(MATERIAL FOR THIS EXERCISE Opens)
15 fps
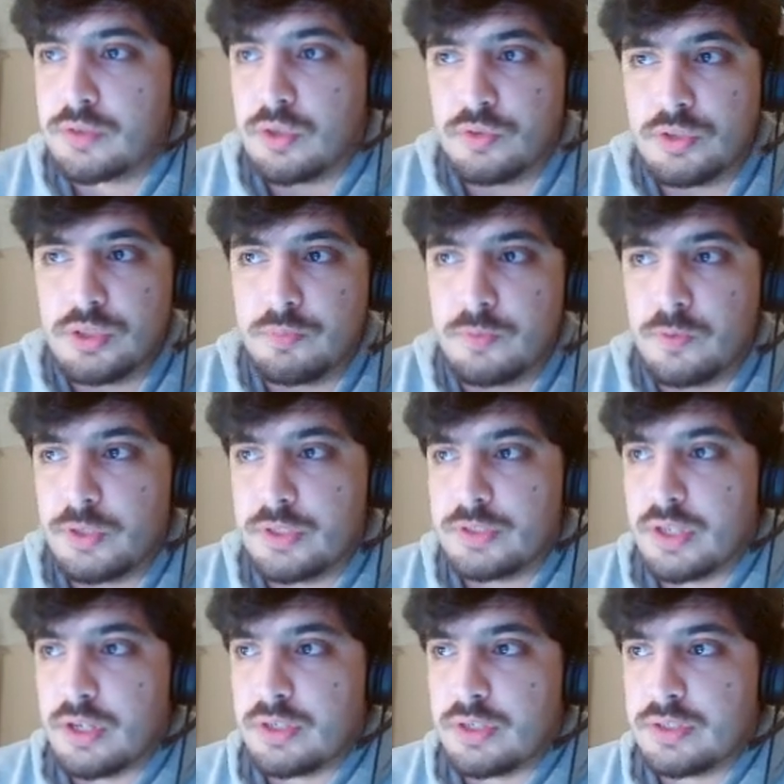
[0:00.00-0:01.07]
concept for this
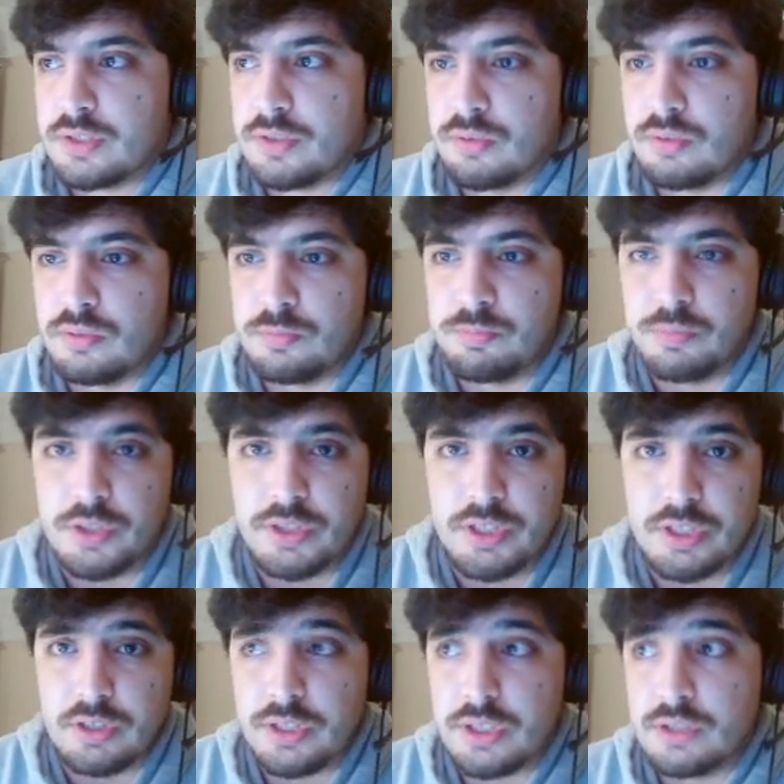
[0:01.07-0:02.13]
character called
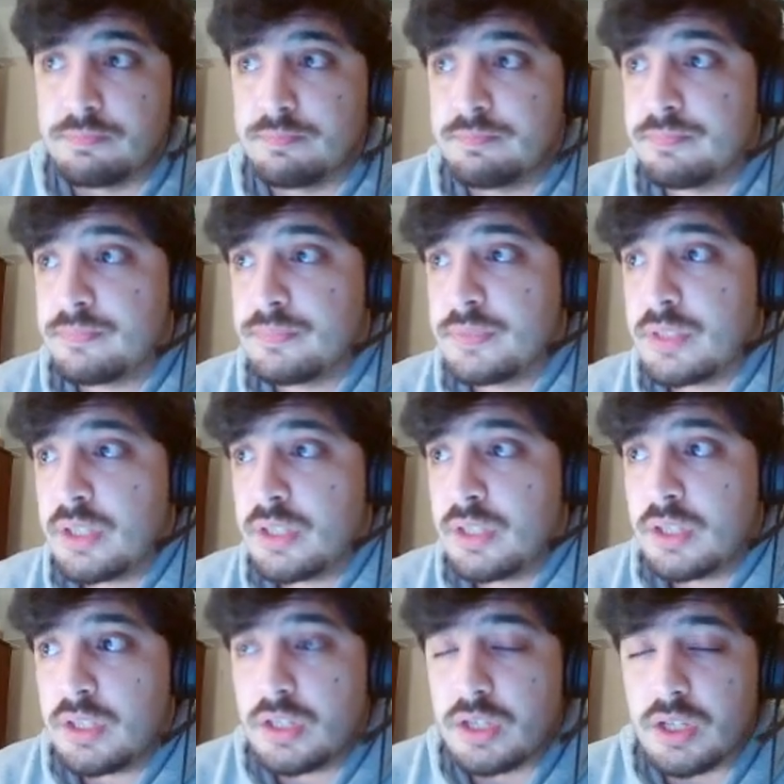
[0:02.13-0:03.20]
Brynhilda,
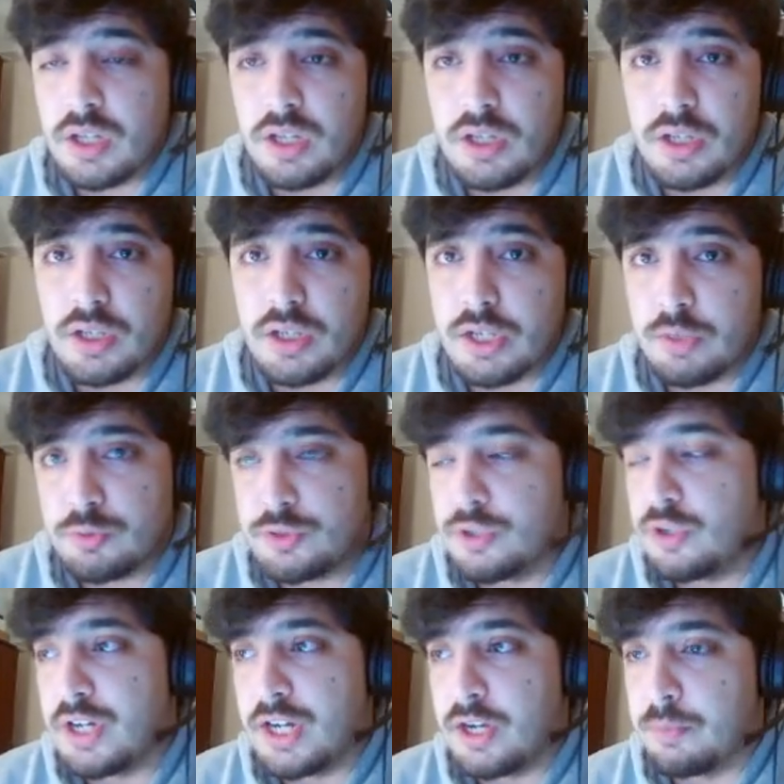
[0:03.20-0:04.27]
and I was
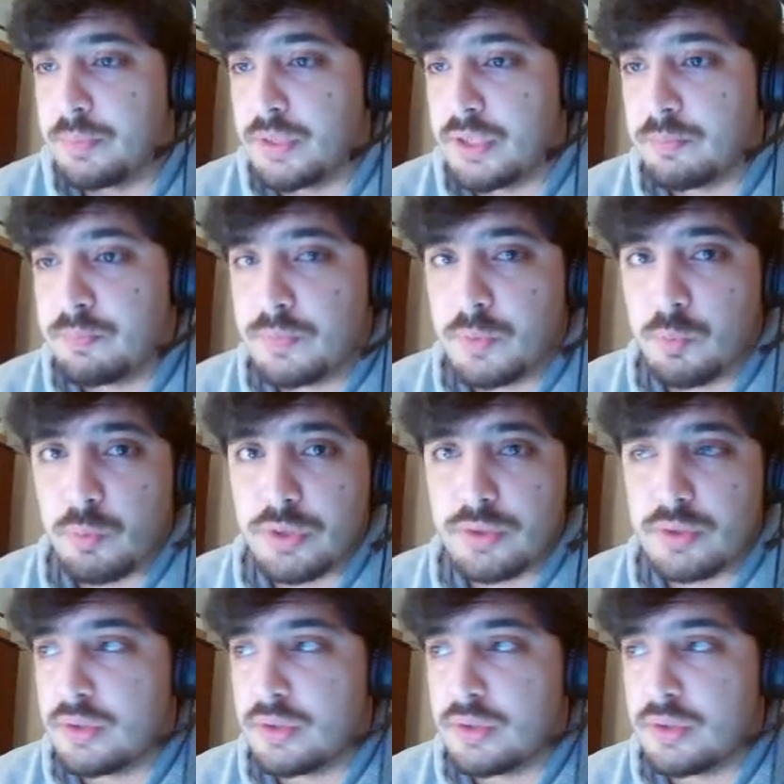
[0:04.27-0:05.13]
not happy with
(MATERIAL FOR THIS EXERCISE Closes)
Repeat each of the entries above exactly, but do not carry over the pictures.

15 fps
[0:00.00-0:01.07]
concept for this
[0:01.07-0:02.13]
character called
[0:02.13-0:03.20]
Brynhilda,
[0:03.20-0:04.27]
and I was
[0:04.27-0:05.13]
not happy with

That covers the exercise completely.